### Supplied information
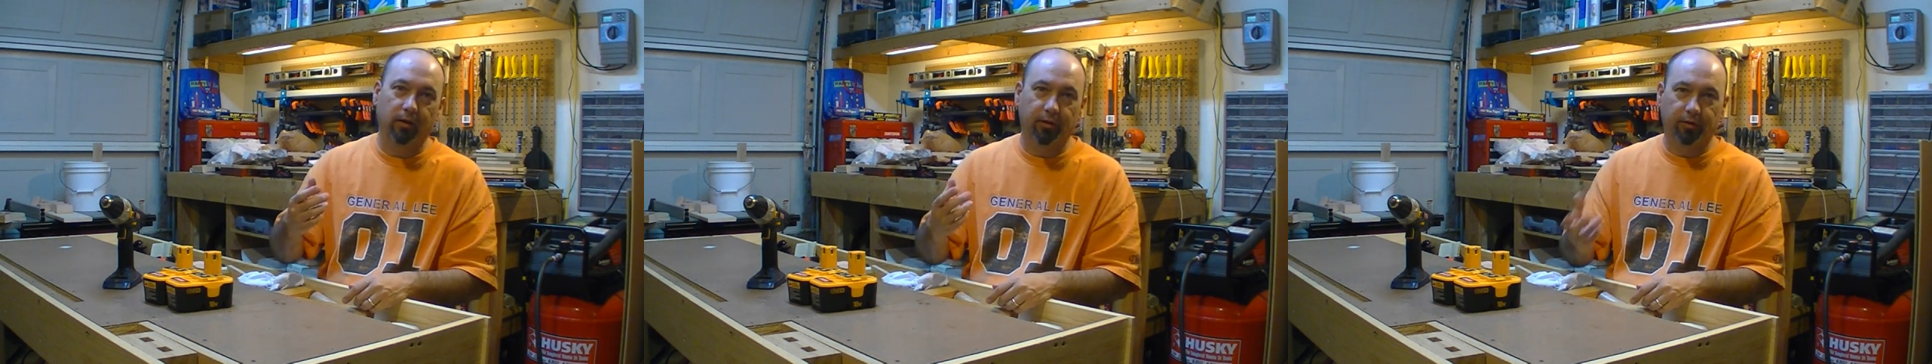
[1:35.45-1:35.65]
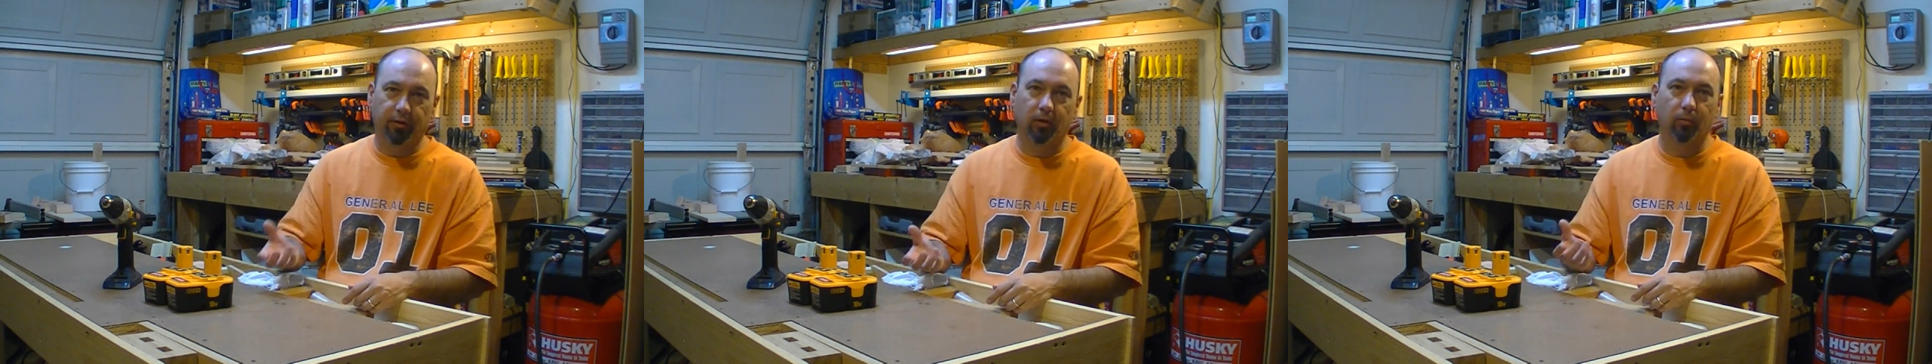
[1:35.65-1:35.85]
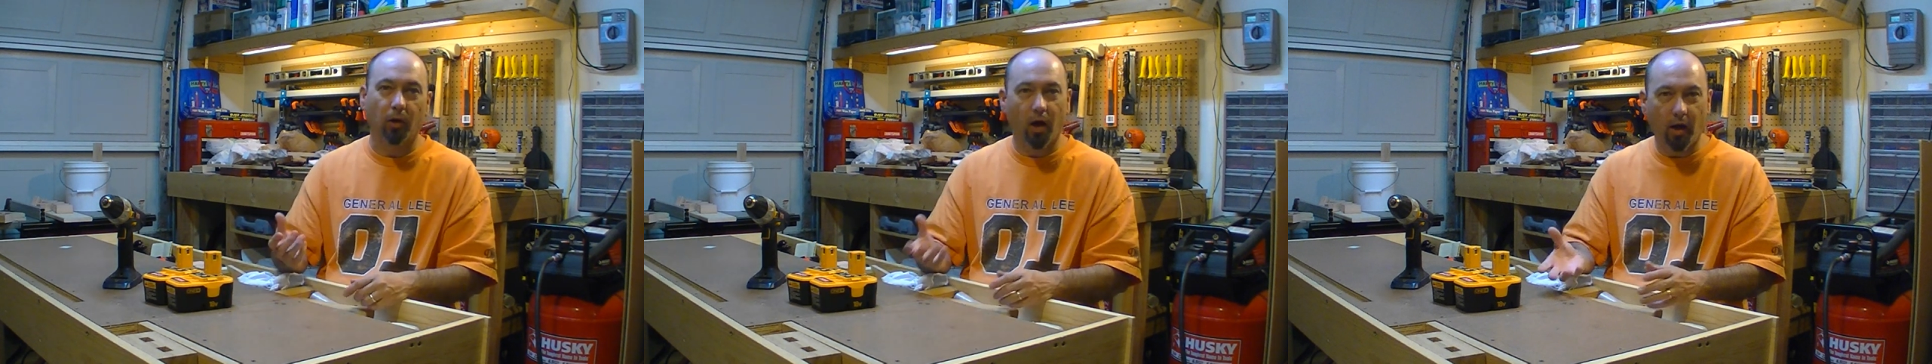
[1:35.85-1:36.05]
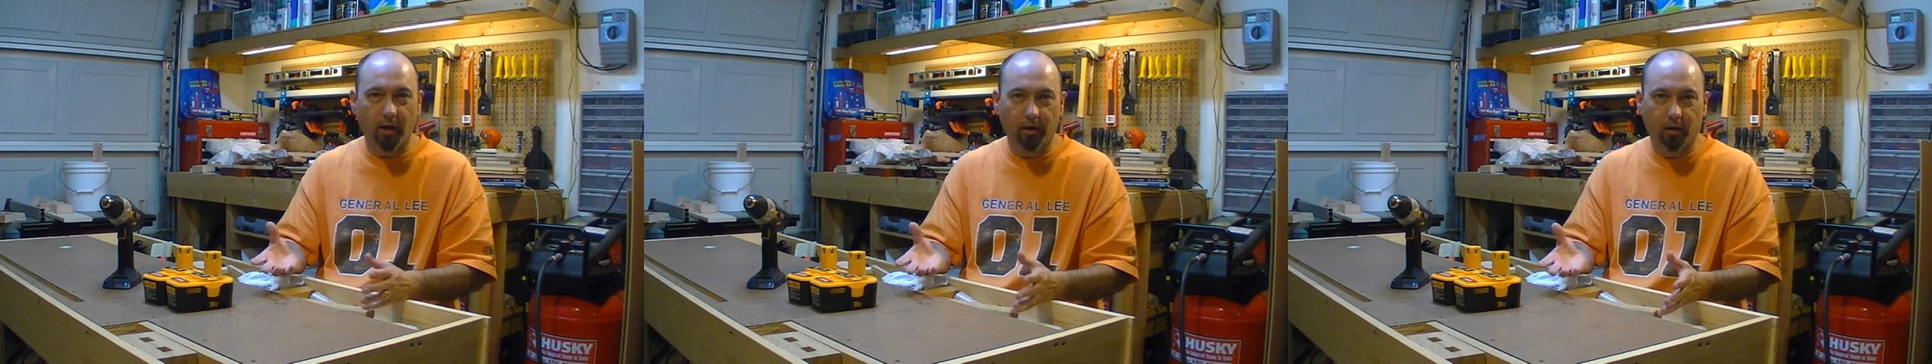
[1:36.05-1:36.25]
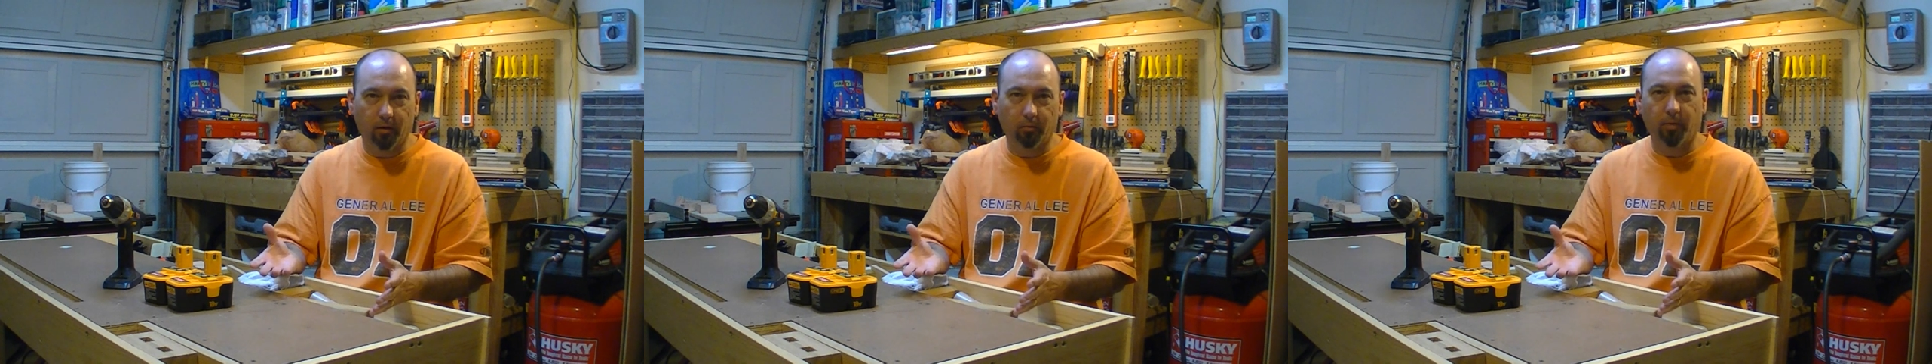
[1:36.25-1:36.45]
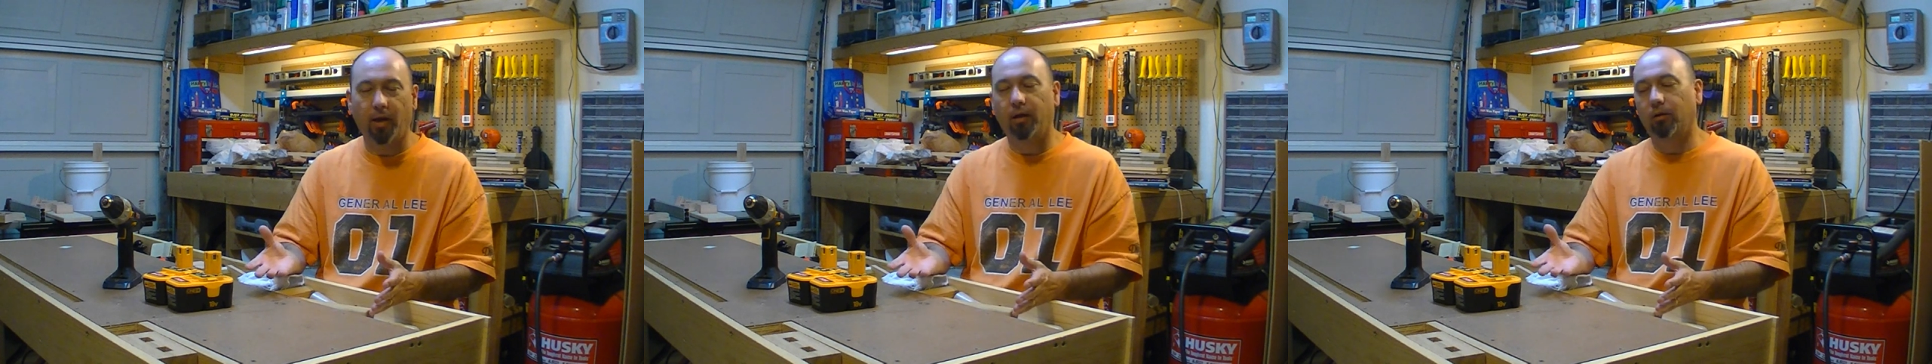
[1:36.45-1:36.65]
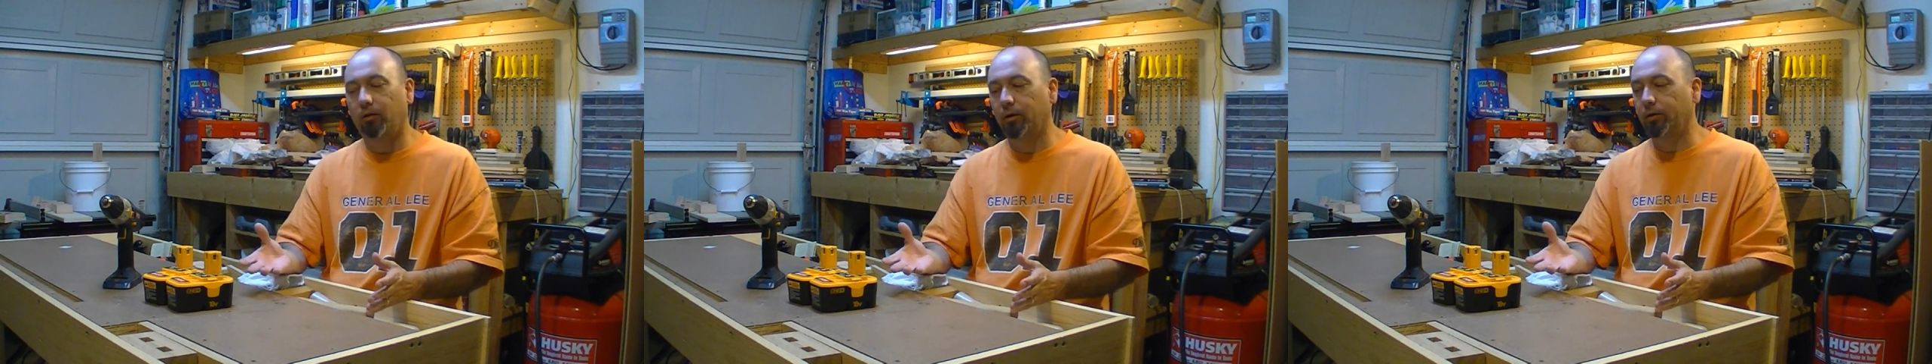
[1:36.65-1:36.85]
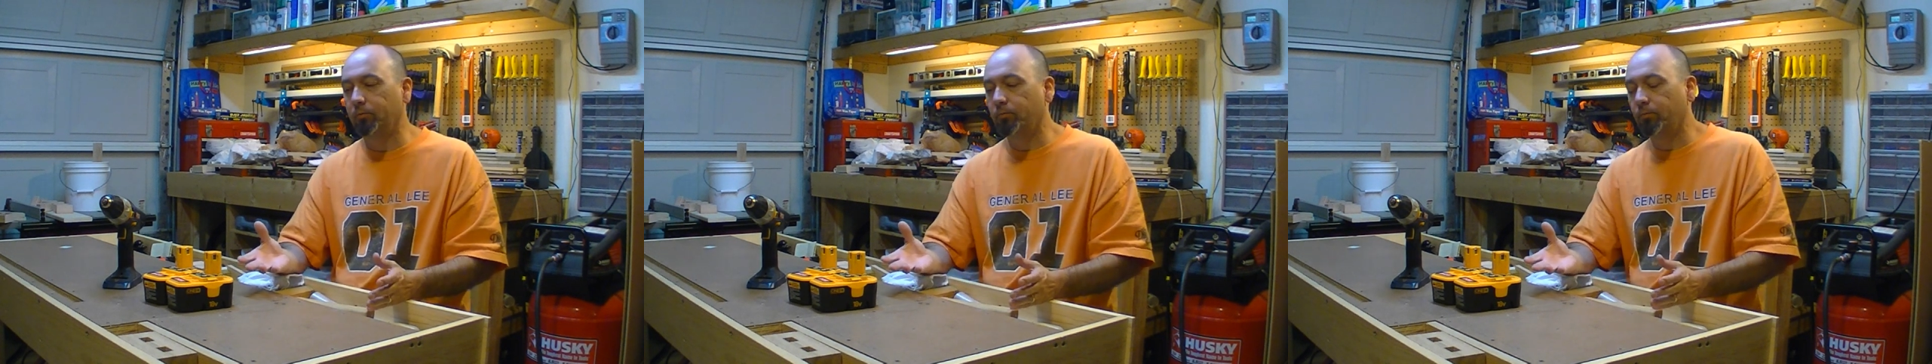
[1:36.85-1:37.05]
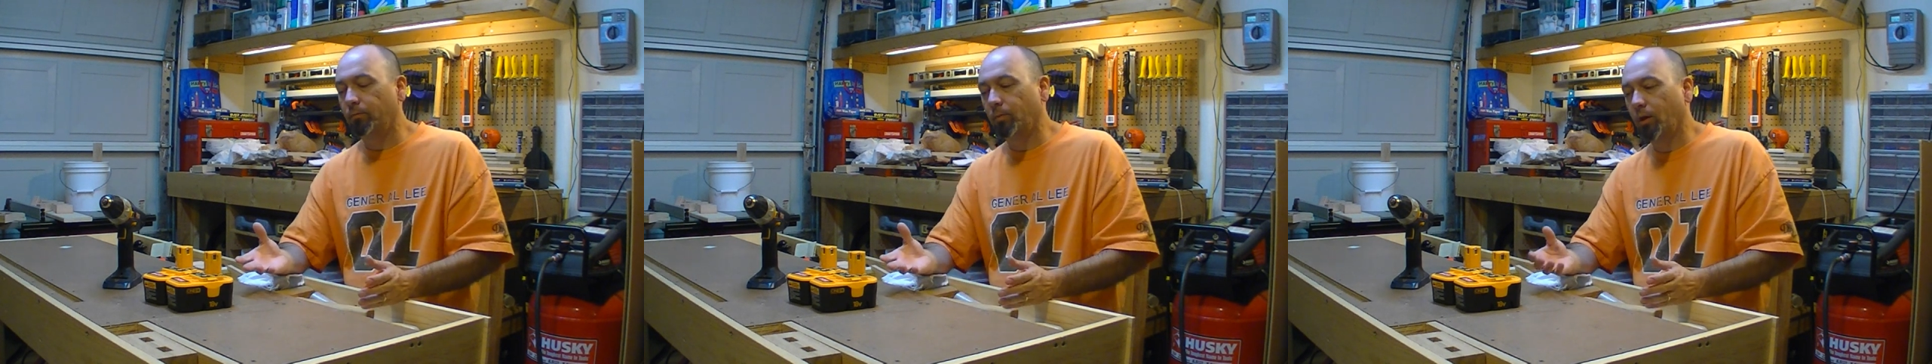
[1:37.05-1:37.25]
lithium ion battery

---

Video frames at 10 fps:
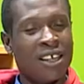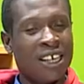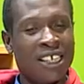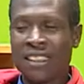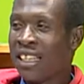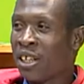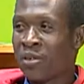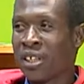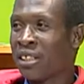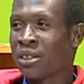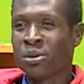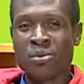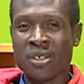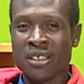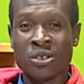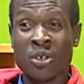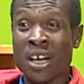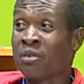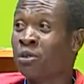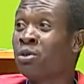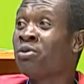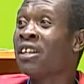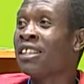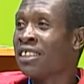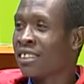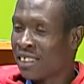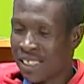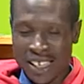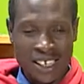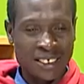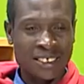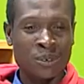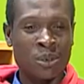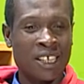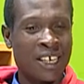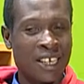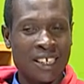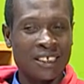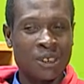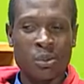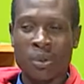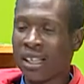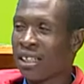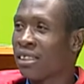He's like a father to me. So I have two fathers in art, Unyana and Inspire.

--

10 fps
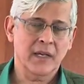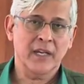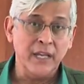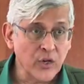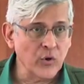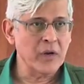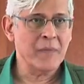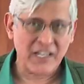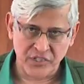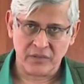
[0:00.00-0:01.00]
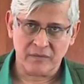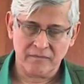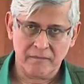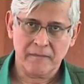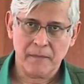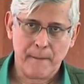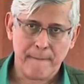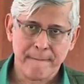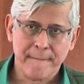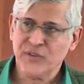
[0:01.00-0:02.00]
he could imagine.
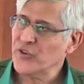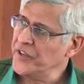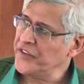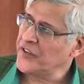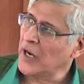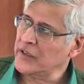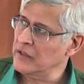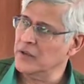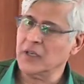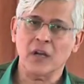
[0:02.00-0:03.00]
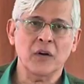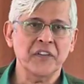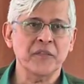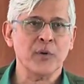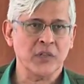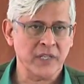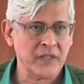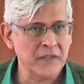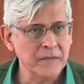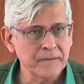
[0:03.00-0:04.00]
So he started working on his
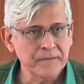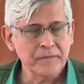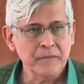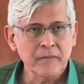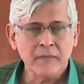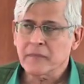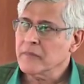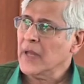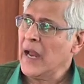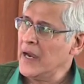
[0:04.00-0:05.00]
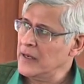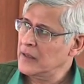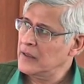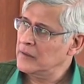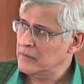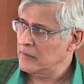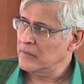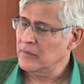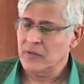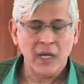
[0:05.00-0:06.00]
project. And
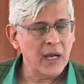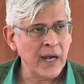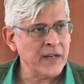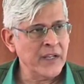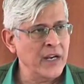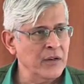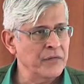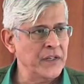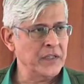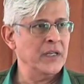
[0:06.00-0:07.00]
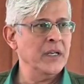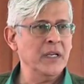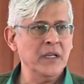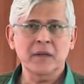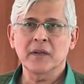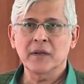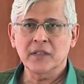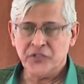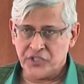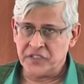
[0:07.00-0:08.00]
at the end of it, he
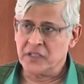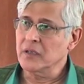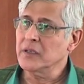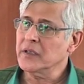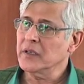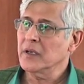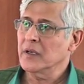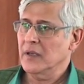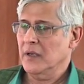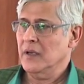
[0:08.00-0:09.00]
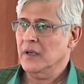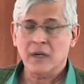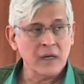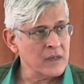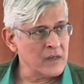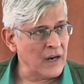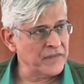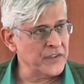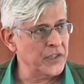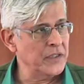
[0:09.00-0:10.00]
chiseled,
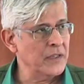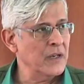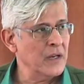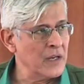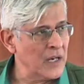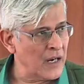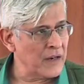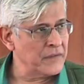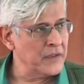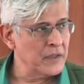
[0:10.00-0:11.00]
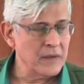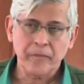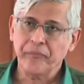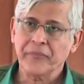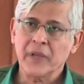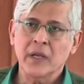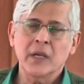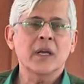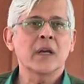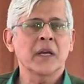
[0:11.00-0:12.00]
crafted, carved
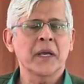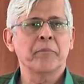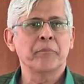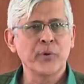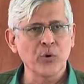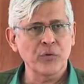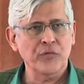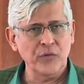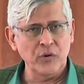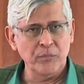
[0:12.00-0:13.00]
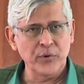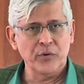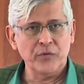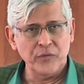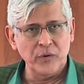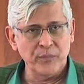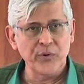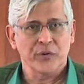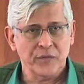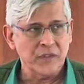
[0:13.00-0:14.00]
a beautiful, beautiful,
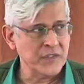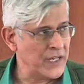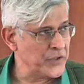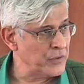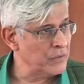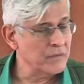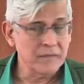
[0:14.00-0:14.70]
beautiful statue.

### Exercise objective
Working from the entries above, please transcribe only the lines from the line with "[0:03.00-0:04.00]" through the line with "[0:12.00-0:13.00]", exactly, with both end lines and without pictures.

### Answer space
[0:03.00-0:04.00]
So he started working on his
[0:04.00-0:05.00]
[0:05.00-0:06.00]
project. And
[0:06.00-0:07.00]
[0:07.00-0:08.00]
at the end of it, he
[0:08.00-0:09.00]
[0:09.00-0:10.00]
chiseled,
[0:10.00-0:11.00]
[0:11.00-0:12.00]
crafted, carved
[0:12.00-0:13.00]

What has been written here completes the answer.